16.1. Database-programma's
Database-programma's vervangen de ouderwetse kaartenbak met fiches voor bijeenbehorende verzamelingen. In een database voert de gebruiker gegevens in die een vergelijkbare onderliggende structuur hebben. In zogenaamde ‘velden’ worden die gegevens verwerkt. Zo kan een editeur een database aanleggen van de publikaties over een bepaalde auteur, waarbij de vaste velden bestaan uit elementen van de titelbeschrijvingen en een aantal trefwoorden of onderwerpen. Ik heb er al op gewezen dat een database van groot nut kan zijn bij het ordenen van een materiaalverzameling, bij voorbeeld een nalatenschap van een dichter of een uitgebreide correspondentie. Ook voor het verwerken van (voor)publikaties kan een database gebruikt worden, omdat de ingevoerde gegevens op veel manieren geordend kunnen worden. Wanneer de primaire bibliografie van een auteur zo ingevoerd wordt, kan er snel een overzicht gekregen worden van werken die in één bepaald jaar uitkwamen, die bij één uitgever verschenen, van herdrukken, van tijdschriften waaraan de auteur meewerkte etc. Ook bij het verzorgen van commentaar kan een database zeer nuttig zijn. Personen die van commentaar voorzien moeten worden, kunnen in een database opgenomen worden. Citaten en toespelingen uit het hele oeuvre kunnen ingevoerd worden, zodat een overzicht van de ‘bibliotheek van de geest’ van een bepaald auteur ontstaat. Maar misschien begeeft de editeur zich hiermee al te veel op het terrein van de interpretator, die een database van personages kan aanleggen en hun onderlinge overeenkomsten achterhalen om tot een typologie ervan te komen.

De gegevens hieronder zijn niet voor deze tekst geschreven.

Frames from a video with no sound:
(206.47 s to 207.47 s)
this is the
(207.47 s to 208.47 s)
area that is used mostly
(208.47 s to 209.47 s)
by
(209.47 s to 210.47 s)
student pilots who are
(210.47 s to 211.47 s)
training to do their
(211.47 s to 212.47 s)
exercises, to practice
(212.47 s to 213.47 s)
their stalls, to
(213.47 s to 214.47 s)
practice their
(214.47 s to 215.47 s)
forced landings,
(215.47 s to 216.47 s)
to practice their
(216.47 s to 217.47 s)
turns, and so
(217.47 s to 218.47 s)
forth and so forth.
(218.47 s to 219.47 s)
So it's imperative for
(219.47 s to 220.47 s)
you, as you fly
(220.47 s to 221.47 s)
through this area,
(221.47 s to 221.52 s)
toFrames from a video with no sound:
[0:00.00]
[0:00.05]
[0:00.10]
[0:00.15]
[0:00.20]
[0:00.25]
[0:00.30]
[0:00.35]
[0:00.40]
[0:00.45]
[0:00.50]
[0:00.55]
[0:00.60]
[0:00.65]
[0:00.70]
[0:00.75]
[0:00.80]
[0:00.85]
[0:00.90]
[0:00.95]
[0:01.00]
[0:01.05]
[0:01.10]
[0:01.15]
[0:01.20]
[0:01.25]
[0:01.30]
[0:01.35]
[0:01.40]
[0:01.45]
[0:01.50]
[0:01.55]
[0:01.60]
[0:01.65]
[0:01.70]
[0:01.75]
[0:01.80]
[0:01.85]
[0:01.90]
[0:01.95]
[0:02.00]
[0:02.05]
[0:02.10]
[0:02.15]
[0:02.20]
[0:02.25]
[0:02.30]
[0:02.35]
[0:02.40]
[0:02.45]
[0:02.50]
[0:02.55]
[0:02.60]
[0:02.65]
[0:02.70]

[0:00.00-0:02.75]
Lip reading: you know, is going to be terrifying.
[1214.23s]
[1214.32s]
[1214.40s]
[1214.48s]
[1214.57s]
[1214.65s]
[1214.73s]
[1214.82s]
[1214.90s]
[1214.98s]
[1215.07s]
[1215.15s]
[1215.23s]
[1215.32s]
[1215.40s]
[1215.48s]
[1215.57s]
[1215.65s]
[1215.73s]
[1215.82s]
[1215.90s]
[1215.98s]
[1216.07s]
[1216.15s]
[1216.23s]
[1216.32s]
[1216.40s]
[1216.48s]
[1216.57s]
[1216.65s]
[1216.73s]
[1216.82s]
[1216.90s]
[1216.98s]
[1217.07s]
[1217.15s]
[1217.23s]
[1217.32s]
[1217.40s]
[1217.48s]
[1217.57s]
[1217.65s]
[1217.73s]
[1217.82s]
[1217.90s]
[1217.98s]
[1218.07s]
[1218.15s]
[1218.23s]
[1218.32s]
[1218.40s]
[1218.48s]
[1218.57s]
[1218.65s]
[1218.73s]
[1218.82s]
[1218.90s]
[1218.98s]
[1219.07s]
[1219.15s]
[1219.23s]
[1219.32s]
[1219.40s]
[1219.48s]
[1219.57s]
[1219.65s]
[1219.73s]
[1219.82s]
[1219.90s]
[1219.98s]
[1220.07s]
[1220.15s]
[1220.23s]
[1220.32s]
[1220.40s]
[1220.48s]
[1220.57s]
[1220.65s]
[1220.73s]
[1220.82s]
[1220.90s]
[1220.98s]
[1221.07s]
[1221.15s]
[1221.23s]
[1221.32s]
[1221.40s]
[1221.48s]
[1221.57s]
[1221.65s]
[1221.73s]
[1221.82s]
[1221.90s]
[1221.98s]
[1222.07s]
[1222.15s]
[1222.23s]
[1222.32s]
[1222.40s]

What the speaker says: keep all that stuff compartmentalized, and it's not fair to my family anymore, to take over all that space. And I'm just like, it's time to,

Behalve de bekende database-programma's zoals dBase 111 plus zijn er ook die in staat zijn een zoekopdracht uit te voeren in minder gestructureerde tekstbestanden, bij voorbeeld AskSam. In een groter tekstgeheel kunnen daar ook trefwoorden gezocht worden. In dBase 111 plus zijn de trefwoorden van te voren bepaald en vastgelegd in een structuur.